- What you need to do
Only the lines below between the ones containing "(1086.78 s to 1087.78 s)" and "(1094.78 s to 1095.78 s)", inclusive, are to be reproduced, each exactly as it stands.

##########

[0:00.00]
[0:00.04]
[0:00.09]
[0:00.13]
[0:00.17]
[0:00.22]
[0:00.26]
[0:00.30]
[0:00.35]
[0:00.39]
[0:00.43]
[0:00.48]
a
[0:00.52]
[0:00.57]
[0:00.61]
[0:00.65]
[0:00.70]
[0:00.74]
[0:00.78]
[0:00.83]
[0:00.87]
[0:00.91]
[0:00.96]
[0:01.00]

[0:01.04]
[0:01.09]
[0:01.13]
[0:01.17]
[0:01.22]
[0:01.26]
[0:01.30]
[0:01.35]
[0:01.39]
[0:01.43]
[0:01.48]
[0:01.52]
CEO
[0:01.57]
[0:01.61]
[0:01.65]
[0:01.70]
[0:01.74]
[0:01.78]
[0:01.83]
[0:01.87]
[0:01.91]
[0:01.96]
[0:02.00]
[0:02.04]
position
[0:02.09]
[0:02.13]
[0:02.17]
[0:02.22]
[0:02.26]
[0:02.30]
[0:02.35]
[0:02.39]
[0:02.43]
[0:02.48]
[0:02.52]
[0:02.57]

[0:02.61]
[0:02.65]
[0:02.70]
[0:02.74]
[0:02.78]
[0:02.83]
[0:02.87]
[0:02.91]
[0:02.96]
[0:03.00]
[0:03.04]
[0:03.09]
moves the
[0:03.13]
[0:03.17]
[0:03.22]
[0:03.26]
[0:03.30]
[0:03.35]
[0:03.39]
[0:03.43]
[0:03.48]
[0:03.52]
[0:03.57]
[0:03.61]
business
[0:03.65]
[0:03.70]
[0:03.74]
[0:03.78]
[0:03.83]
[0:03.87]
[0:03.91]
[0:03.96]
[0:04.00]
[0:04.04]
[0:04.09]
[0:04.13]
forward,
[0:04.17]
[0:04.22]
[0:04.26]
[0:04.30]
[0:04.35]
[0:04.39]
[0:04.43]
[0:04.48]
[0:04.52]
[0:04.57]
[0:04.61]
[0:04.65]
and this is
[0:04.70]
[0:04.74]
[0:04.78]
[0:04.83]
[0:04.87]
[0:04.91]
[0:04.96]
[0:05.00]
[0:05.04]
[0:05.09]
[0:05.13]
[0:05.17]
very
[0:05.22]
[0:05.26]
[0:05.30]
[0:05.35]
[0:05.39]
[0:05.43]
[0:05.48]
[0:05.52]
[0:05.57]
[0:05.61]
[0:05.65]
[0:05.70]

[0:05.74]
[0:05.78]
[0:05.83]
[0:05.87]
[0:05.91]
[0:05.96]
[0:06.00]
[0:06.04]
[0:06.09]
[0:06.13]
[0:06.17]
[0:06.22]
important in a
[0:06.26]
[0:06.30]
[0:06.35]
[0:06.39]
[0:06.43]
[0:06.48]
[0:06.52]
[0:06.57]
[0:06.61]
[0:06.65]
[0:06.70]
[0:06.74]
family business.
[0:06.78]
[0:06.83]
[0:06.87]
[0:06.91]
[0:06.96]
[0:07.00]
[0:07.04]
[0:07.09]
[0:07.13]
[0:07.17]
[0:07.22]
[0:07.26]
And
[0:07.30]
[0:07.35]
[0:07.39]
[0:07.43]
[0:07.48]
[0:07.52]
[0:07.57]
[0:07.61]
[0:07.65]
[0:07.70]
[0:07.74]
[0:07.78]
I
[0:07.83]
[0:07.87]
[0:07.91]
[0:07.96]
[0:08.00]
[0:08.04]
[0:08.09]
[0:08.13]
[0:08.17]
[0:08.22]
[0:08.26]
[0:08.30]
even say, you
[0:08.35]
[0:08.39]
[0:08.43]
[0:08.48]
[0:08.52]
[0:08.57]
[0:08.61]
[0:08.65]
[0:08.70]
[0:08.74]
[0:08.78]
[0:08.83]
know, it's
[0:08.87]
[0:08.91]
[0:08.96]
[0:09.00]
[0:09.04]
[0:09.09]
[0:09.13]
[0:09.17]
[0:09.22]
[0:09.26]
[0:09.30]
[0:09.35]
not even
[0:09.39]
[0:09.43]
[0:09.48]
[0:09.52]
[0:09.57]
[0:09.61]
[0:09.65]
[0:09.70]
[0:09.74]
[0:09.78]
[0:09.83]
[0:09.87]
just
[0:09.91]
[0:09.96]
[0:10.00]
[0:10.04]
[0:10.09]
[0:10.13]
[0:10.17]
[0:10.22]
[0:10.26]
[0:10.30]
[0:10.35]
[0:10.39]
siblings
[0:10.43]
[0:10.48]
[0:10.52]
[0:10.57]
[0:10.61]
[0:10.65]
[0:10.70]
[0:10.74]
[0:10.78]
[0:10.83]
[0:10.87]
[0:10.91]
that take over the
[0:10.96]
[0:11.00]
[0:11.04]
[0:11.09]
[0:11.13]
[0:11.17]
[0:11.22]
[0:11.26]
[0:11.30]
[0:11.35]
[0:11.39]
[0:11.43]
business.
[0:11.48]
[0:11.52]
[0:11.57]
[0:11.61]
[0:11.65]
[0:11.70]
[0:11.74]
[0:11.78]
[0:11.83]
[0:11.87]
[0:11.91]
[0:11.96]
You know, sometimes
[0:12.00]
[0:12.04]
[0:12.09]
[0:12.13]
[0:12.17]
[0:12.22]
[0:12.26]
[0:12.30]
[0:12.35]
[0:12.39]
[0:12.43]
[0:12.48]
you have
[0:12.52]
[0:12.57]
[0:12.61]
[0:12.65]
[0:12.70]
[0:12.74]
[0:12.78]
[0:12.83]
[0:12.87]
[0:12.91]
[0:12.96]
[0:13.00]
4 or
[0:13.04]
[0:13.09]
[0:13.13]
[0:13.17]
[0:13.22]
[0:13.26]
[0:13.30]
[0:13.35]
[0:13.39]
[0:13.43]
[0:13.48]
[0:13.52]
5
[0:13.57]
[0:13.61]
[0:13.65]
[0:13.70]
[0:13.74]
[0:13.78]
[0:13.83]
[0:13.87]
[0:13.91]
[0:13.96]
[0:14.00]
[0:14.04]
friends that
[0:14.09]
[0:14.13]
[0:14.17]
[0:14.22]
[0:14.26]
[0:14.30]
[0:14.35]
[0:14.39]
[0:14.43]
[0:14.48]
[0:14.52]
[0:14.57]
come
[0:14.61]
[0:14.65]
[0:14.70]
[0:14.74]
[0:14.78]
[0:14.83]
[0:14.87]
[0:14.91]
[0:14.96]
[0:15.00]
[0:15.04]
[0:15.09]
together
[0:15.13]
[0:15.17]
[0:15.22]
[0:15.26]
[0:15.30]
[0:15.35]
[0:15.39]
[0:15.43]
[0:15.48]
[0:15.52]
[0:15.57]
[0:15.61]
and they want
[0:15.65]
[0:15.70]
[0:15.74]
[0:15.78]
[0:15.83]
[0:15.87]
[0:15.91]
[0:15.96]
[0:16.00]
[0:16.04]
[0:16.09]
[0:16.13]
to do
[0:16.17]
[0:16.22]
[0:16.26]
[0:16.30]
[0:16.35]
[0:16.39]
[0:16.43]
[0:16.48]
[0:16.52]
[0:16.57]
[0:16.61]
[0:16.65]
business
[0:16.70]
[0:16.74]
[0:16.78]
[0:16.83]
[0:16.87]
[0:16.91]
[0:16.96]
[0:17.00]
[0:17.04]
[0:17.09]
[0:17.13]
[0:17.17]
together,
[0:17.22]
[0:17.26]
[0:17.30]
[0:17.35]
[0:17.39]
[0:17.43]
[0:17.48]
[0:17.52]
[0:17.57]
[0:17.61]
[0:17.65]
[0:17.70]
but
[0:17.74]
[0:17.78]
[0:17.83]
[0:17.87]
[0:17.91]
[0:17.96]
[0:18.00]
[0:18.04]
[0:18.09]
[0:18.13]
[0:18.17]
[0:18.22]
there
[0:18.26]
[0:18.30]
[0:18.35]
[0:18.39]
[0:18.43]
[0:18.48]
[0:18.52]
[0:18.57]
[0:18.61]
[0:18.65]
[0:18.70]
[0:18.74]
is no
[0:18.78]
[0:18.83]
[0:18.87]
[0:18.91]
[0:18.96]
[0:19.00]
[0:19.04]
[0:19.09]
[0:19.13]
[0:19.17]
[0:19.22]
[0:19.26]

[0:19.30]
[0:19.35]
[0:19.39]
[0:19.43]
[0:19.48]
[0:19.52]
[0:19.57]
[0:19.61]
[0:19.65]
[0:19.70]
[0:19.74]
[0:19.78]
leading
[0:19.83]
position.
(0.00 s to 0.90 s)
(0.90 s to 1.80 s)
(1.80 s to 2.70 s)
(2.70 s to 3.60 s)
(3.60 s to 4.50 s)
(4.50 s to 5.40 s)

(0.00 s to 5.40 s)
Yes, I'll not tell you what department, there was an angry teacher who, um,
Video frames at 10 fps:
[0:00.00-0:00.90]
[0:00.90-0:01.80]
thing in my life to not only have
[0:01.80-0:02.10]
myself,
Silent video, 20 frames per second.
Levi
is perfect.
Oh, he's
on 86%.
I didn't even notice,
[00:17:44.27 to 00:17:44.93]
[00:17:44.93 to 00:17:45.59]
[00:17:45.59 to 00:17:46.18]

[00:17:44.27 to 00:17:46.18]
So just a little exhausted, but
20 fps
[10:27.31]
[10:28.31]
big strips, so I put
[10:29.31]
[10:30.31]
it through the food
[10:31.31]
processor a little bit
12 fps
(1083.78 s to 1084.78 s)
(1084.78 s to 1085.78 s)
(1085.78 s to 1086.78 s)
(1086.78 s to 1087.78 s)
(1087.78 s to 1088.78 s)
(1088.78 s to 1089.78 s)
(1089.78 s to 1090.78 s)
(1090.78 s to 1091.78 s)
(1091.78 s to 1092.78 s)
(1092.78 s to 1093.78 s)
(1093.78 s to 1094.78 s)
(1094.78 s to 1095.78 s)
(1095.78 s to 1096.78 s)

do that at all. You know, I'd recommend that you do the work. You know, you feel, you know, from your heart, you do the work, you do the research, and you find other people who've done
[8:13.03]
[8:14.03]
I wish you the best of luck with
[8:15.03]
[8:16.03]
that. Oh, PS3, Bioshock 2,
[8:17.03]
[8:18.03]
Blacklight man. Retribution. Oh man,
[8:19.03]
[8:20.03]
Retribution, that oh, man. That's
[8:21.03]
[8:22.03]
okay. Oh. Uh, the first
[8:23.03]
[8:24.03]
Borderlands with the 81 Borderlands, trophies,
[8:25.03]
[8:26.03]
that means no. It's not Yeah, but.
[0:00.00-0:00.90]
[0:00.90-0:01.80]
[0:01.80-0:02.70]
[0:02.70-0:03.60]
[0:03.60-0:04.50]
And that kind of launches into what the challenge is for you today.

##########

- Response to this exercise
(1086.78 s to 1087.78 s)
(1087.78 s to 1088.78 s)
(1088.78 s to 1089.78 s)
(1089.78 s to 1090.78 s)
(1090.78 s to 1091.78 s)
(1091.78 s to 1092.78 s)
(1092.78 s to 1093.78 s)
(1093.78 s to 1094.78 s)
(1094.78 s to 1095.78 s)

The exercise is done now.